◆ **Problem description**
Restate every line of the material below word for word, skipping the images.

━━━

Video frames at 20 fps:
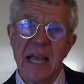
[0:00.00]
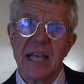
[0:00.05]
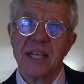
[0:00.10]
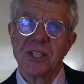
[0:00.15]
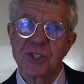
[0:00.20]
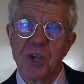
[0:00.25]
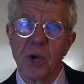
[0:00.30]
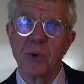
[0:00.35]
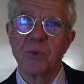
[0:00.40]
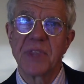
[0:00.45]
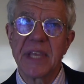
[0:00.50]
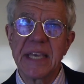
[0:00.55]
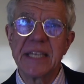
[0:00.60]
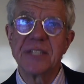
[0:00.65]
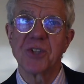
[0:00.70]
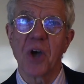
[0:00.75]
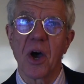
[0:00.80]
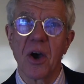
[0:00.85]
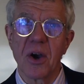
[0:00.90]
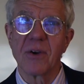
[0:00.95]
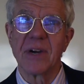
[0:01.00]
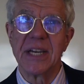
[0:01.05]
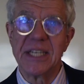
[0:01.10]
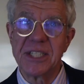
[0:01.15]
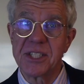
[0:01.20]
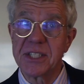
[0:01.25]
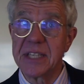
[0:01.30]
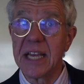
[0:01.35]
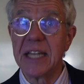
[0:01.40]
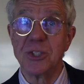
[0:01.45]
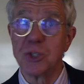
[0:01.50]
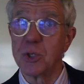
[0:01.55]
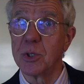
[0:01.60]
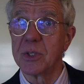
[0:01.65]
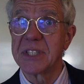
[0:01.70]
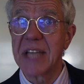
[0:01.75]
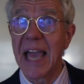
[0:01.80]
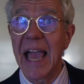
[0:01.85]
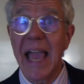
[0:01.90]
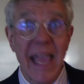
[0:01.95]
So these are essential
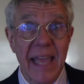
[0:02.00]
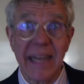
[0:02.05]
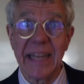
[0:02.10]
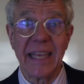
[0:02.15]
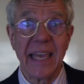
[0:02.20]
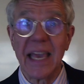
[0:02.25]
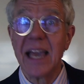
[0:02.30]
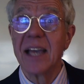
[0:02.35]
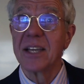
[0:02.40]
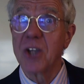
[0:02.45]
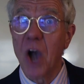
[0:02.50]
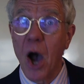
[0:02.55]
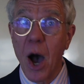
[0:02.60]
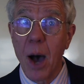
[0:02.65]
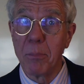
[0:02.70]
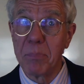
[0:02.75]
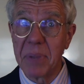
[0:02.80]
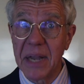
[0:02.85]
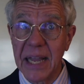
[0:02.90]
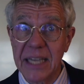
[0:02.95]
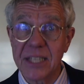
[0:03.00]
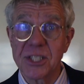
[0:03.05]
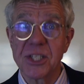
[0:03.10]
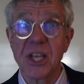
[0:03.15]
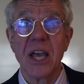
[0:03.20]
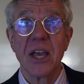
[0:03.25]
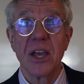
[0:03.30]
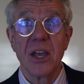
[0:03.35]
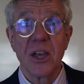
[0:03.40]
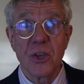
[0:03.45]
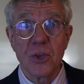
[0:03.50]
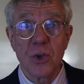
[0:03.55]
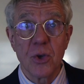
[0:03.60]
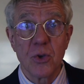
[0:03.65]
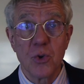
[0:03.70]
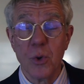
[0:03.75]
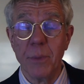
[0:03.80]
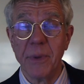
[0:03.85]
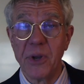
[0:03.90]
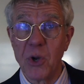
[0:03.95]
to any complex
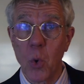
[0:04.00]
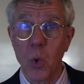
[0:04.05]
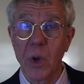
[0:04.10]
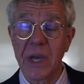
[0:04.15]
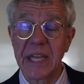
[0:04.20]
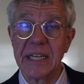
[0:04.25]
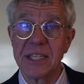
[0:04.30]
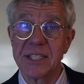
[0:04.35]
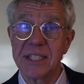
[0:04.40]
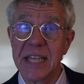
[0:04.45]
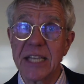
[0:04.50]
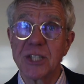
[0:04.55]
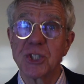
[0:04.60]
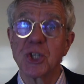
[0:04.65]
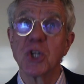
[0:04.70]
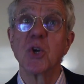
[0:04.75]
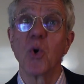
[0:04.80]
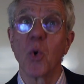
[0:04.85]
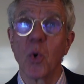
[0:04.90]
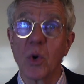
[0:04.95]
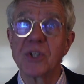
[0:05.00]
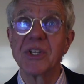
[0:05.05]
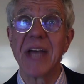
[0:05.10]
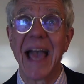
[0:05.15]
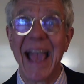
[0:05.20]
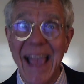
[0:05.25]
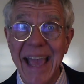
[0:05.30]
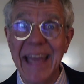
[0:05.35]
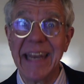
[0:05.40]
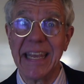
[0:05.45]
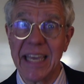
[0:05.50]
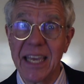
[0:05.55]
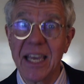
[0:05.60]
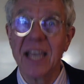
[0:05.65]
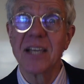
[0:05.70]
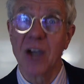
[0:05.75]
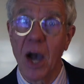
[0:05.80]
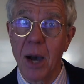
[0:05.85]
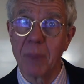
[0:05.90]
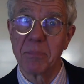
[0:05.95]
human organization or to any
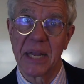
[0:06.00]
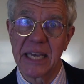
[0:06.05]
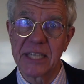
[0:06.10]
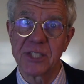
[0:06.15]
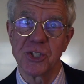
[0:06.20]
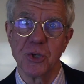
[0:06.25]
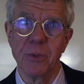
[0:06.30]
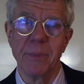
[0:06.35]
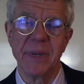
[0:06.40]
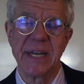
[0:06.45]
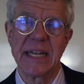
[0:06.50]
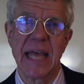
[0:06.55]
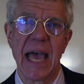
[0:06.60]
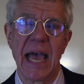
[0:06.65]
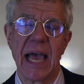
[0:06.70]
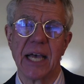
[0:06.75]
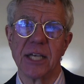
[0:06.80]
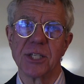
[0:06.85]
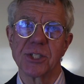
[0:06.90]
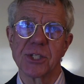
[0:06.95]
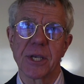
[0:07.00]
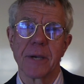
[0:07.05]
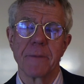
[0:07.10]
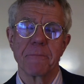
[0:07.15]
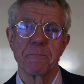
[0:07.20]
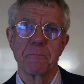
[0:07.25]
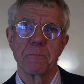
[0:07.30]
complex human task.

━━━

◆ **Result of this task**
Video frames at 20 fps:
[0:00.00]
[0:00.05]
[0:00.10]
[0:00.15]
[0:00.20]
[0:00.25]
[0:00.30]
[0:00.35]
[0:00.40]
[0:00.45]
[0:00.50]
[0:00.55]
[0:00.60]
[0:00.65]
[0:00.70]
[0:00.75]
[0:00.80]
[0:00.85]
[0:00.90]
[0:00.95]
[0:01.00]
[0:01.05]
[0:01.10]
[0:01.15]
[0:01.20]
[0:01.25]
[0:01.30]
[0:01.35]
[0:01.40]
[0:01.45]
[0:01.50]
[0:01.55]
[0:01.60]
[0:01.65]
[0:01.70]
[0:01.75]
[0:01.80]
[0:01.85]
[0:01.90]
[0:01.95]
So these are essential
[0:02.00]
[0:02.05]
[0:02.10]
[0:02.15]
[0:02.20]
[0:02.25]
[0:02.30]
[0:02.35]
[0:02.40]
[0:02.45]
[0:02.50]
[0:02.55]
[0:02.60]
[0:02.65]
[0:02.70]
[0:02.75]
[0:02.80]
[0:02.85]
[0:02.90]
[0:02.95]
[0:03.00]
[0:03.05]
[0:03.10]
[0:03.15]
[0:03.20]
[0:03.25]
[0:03.30]
[0:03.35]
[0:03.40]
[0:03.45]
[0:03.50]
[0:03.55]
[0:03.60]
[0:03.65]
[0:03.70]
[0:03.75]
[0:03.80]
[0:03.85]
[0:03.90]
[0:03.95]
to any complex
[0:04.00]
[0:04.05]
[0:04.10]
[0:04.15]
[0:04.20]
[0:04.25]
[0:04.30]
[0:04.35]
[0:04.40]
[0:04.45]
[0:04.50]
[0:04.55]
[0:04.60]
[0:04.65]
[0:04.70]
[0:04.75]
[0:04.80]
[0:04.85]
[0:04.90]
[0:04.95]
[0:05.00]
[0:05.05]
[0:05.10]
[0:05.15]
[0:05.20]
[0:05.25]
[0:05.30]
[0:05.35]
[0:05.40]
[0:05.45]
[0:05.50]
[0:05.55]
[0:05.60]
[0:05.65]
[0:05.70]
[0:05.75]
[0:05.80]
[0:05.85]
[0:05.90]
[0:05.95]
human organization or to any
[0:06.00]
[0:06.05]
[0:06.10]
[0:06.15]
[0:06.20]
[0:06.25]
[0:06.30]
[0:06.35]
[0:06.40]
[0:06.45]
[0:06.50]
[0:06.55]
[0:06.60]
[0:06.65]
[0:06.70]
[0:06.75]
[0:06.80]
[0:06.85]
[0:06.90]
[0:06.95]
[0:07.00]
[0:07.05]
[0:07.10]
[0:07.15]
[0:07.20]
[0:07.25]
[0:07.30]
complex human task.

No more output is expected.